Вера родителей в твердые принципы сына пошатнулась. Они испугались — но быстро успокоились: молодой граф погостил дома несколько недель и снова уехал, на сей раз в столицу, и отсутствовал много месяцев.
Эти возвращения и отъезды, до предела натягивавшие душевные струны страстно влюбленной женщины, чередовались шесть лет. Шесть лет Цецилия надеялась, слепо любила и терпеливо, мужественно ждала. Домочадцы над ней издевались, а люди сердобольные — жалели. В отсутствие Святослава от нее шарахались, как от ядовитой змеи, которая вот-вот ужалит отогревшую ее грудь. Но она была глуха, слепа и бесчувственна ко всему и, как лунатик, бродила по дому. Все ее существо жило одним: перед глазами у нее стоял любимый образ, в ушах звучал дорогой голос, а сердце сгорало от любви.

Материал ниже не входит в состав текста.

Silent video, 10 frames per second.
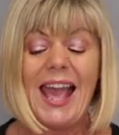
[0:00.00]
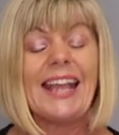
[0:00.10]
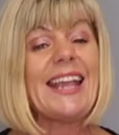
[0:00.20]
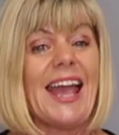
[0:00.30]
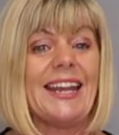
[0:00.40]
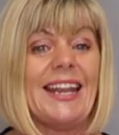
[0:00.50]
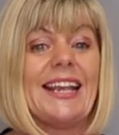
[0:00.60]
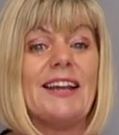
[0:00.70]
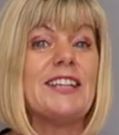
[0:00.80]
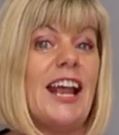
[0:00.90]
Again,
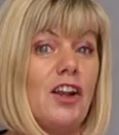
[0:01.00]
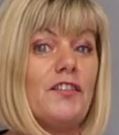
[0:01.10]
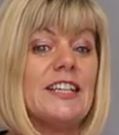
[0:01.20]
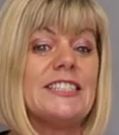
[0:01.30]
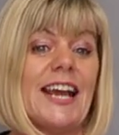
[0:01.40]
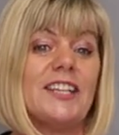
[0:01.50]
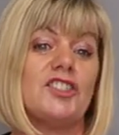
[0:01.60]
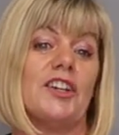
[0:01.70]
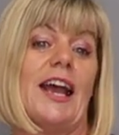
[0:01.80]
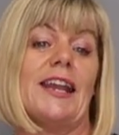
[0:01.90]
it gives a lovely
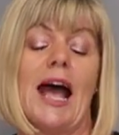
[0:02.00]
texture and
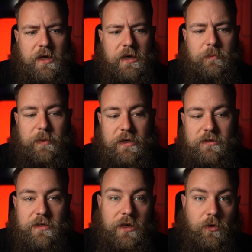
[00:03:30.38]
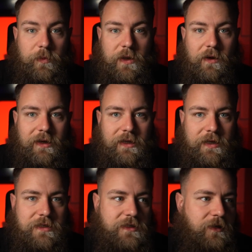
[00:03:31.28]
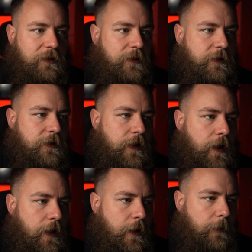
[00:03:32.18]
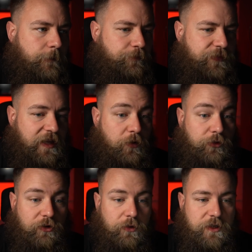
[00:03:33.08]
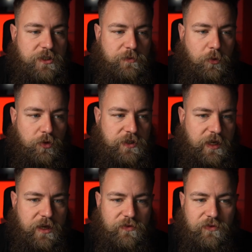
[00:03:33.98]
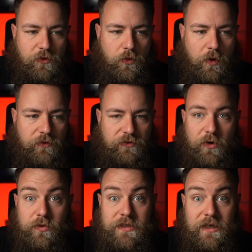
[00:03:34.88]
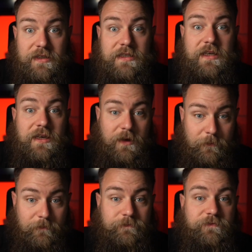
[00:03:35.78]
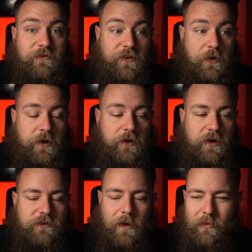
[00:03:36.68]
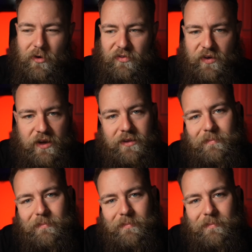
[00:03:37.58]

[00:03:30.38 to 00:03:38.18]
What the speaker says: in pictures a little bit like Glacier, and he also is sporting a full Vortex kit. Very nice. I'm not a fan of the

Так прошло шесть лет — ранняя молодость, самая прекрасная пора в жизни женщины. А в душе графа любовь все еще боролась с представлениями, в которых он был воспитан… и в конце концов любовь оказалась побежденной. Немалую роль сыграли в этом долгие, откровенные беседы с отцом и последняя поездка за границу, из которой он вернулся обрюзгший, с двумя глубокими морщинами на лбу и потухшим взглядом.
Да, этот гордый лоб избороздили морщины, орлиный взор погас, а на красивом лице появилось насмешливое и горькое выражение. Зато душа его закалилась; отныне в нее был наглухо закрыт доступ идиллическим чувствам и мечтаниям. Святослав обрел цель в жизни — цель, поистине благородную: стать главой семьи и способствовать ее возвышению.